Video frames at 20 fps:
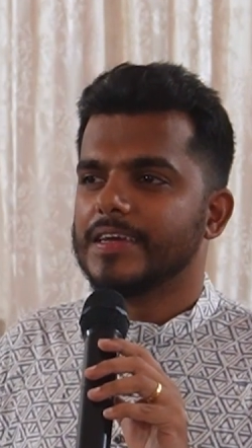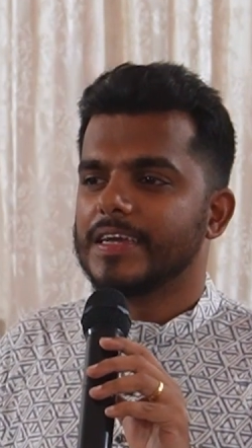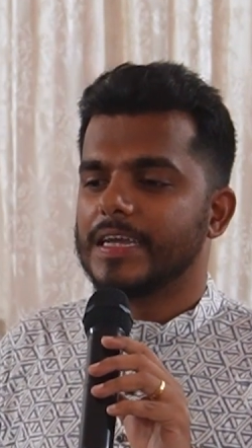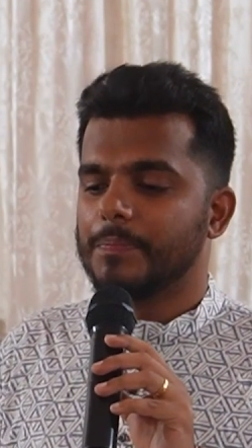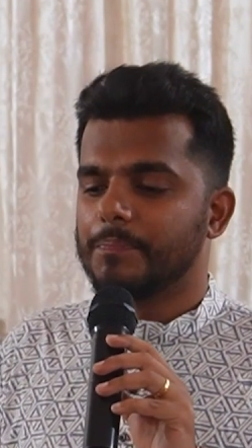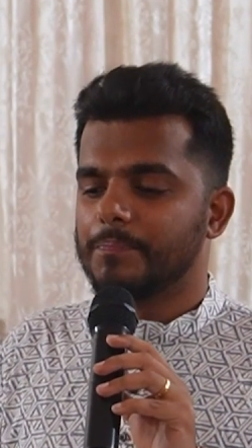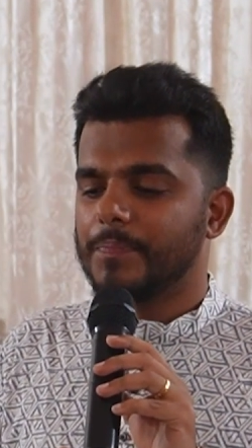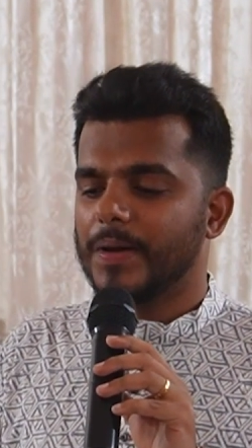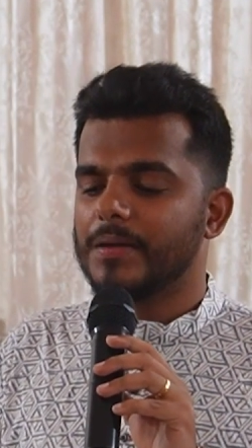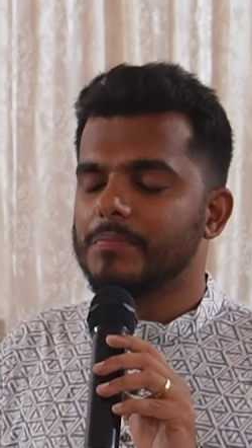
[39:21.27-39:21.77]

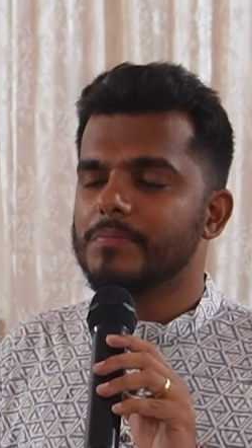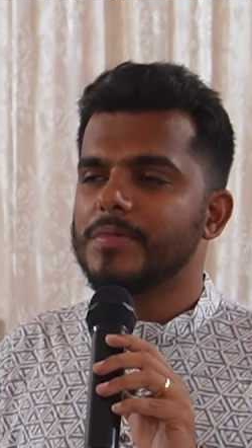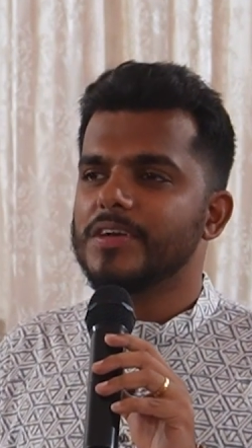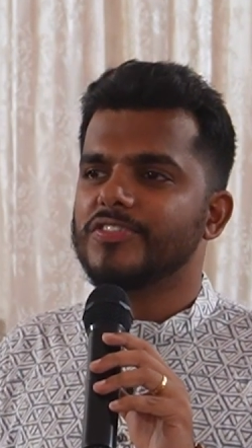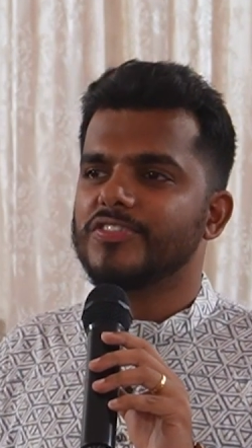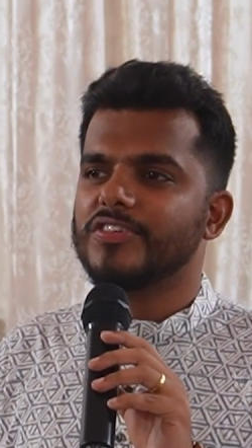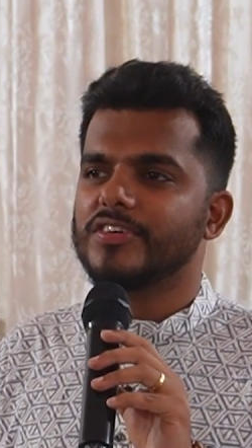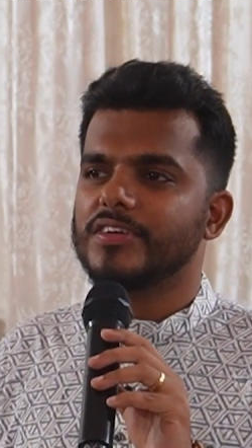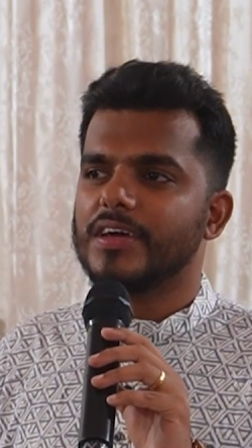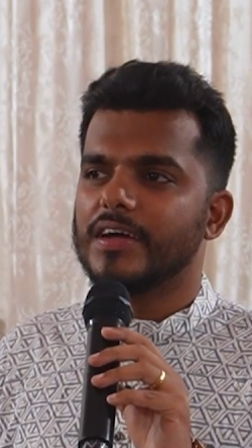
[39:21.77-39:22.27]
कि
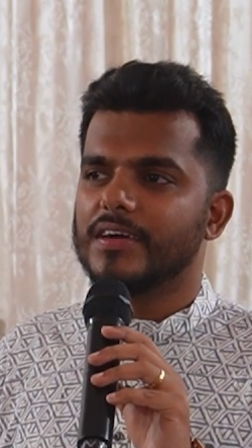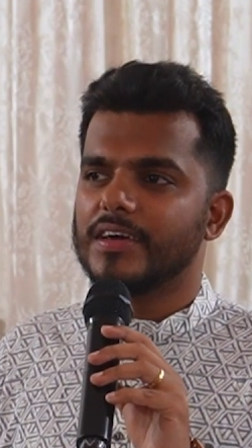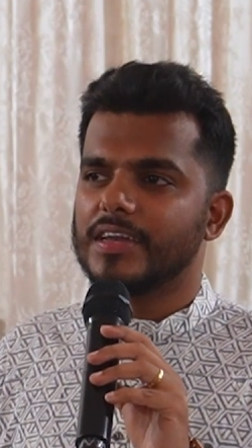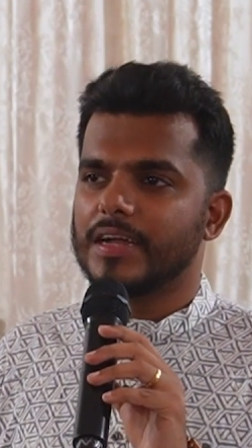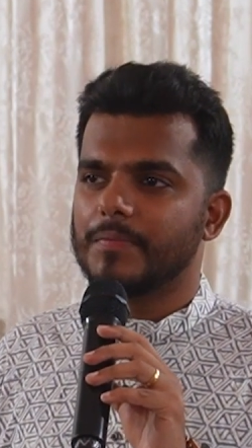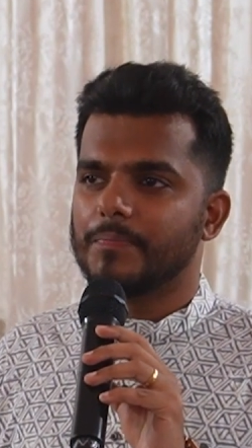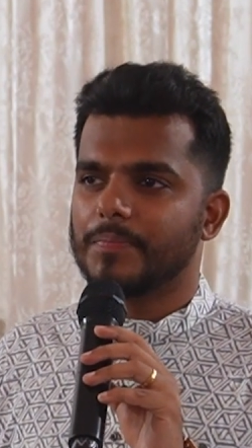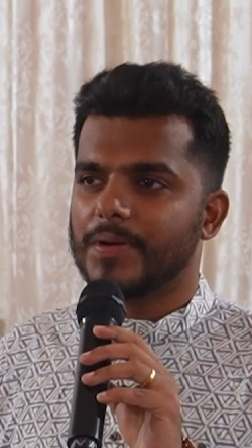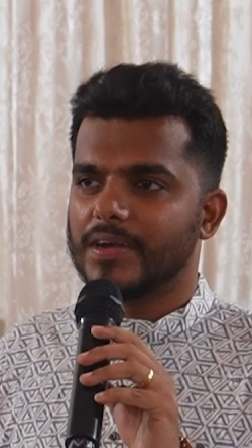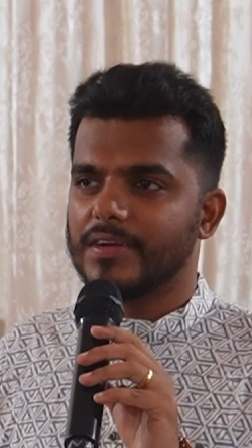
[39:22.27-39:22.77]
परमेश्वर अगर
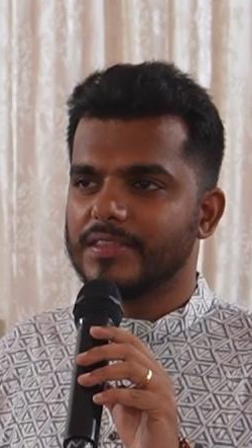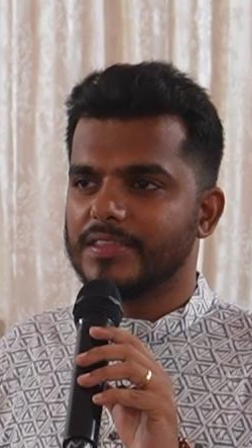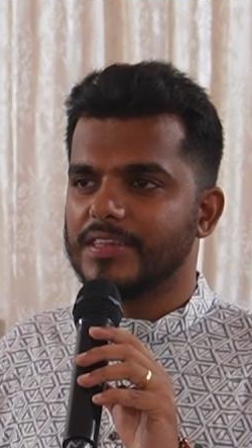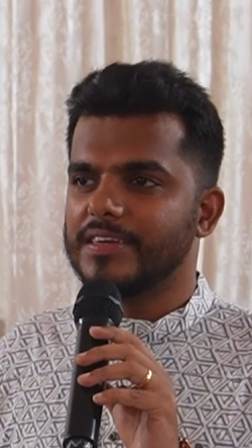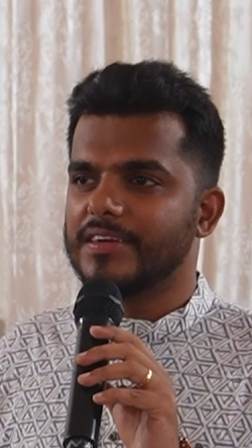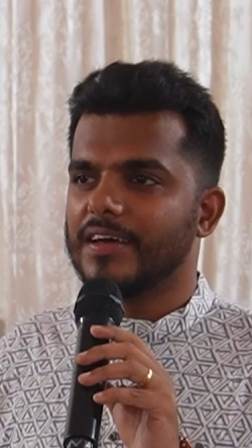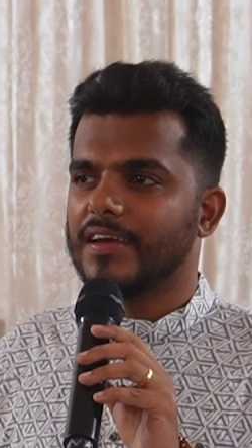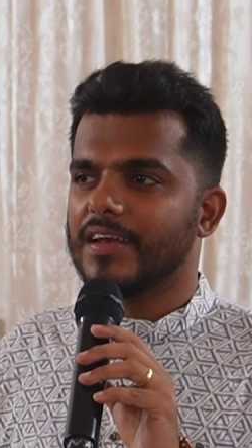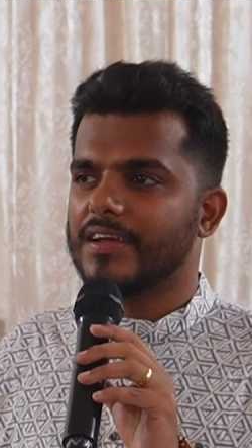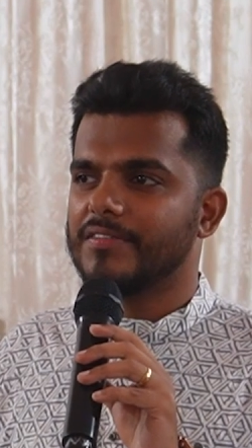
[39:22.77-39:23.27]
एक प्रगति
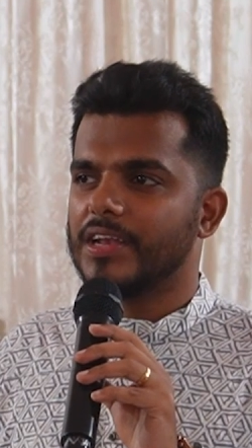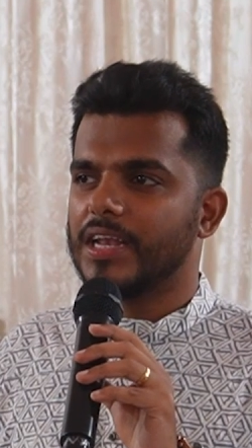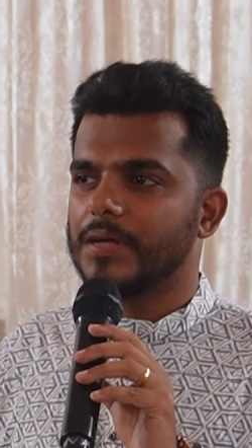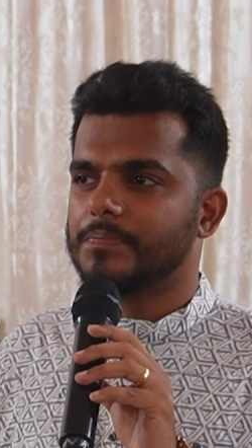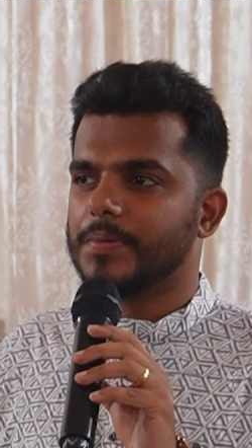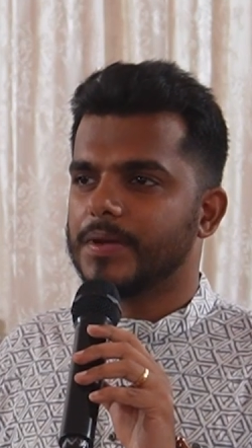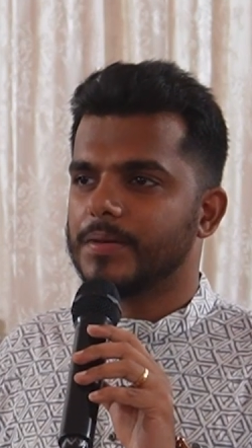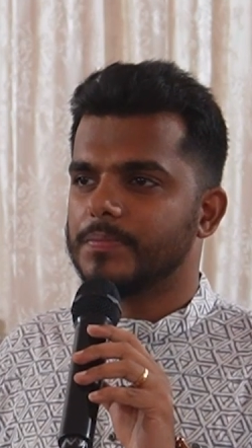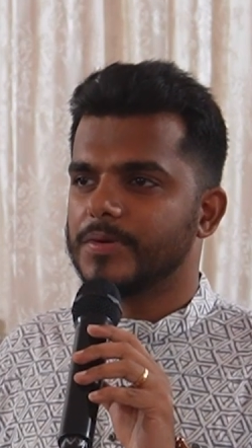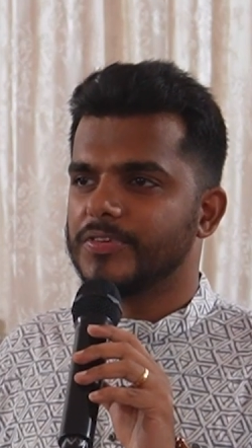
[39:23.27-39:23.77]
करने वाला
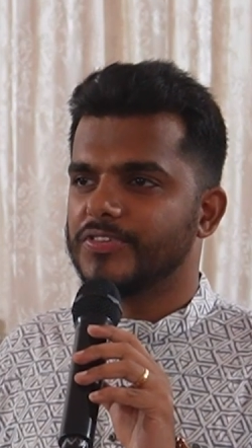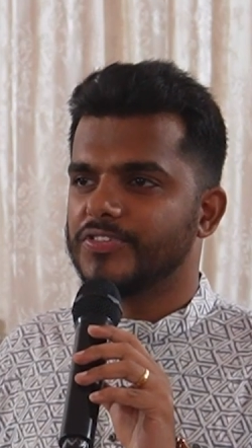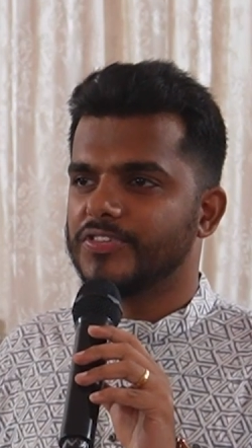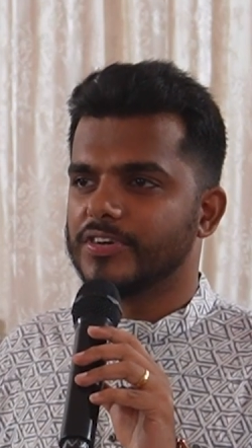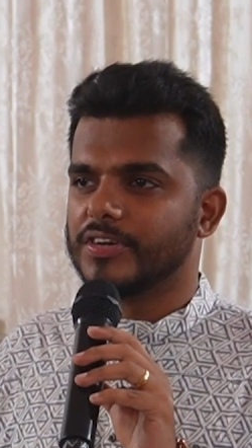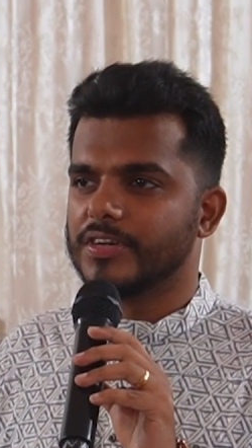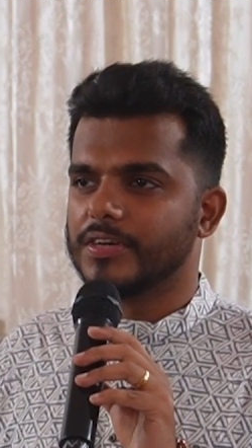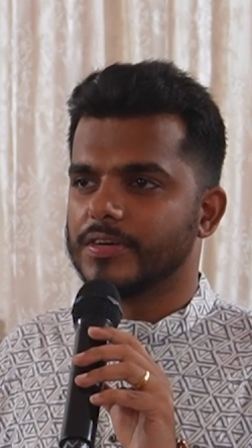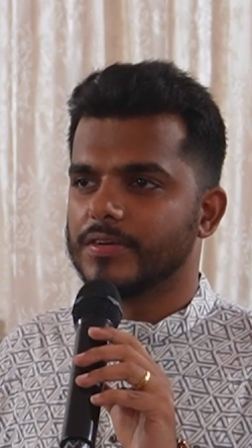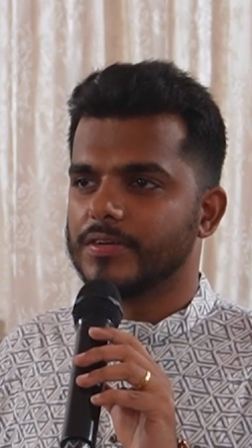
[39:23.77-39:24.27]

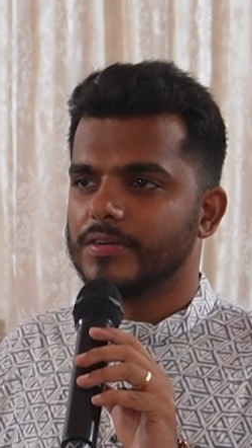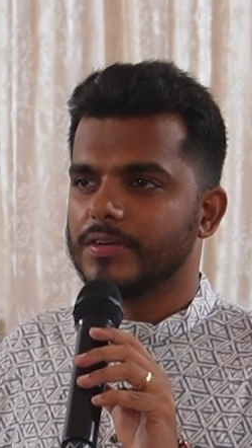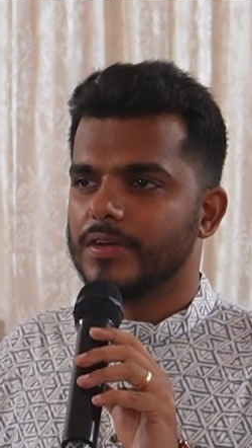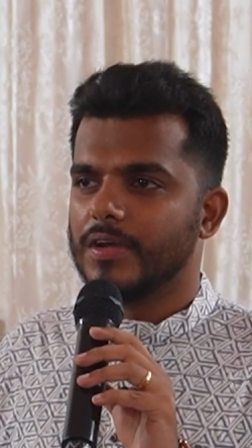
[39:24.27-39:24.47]
परमेश्वर है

• _EXERCISE REQUIREMENTS_: When a record holds a picture, leave that picture out; copy the rest verbatim.

• _RESULT OF THE TASK_:
Video frames at 20 fps:
[39:21.27-39:21.77]

[39:21.77-39:22.27]
कि
[39:22.27-39:22.77]
परमेश्वर अगर
[39:22.77-39:23.27]
एक प्रगति
[39:23.27-39:23.77]
करने वाला
[39:23.77-39:24.27]

[39:24.27-39:24.47]
परमेश्वर है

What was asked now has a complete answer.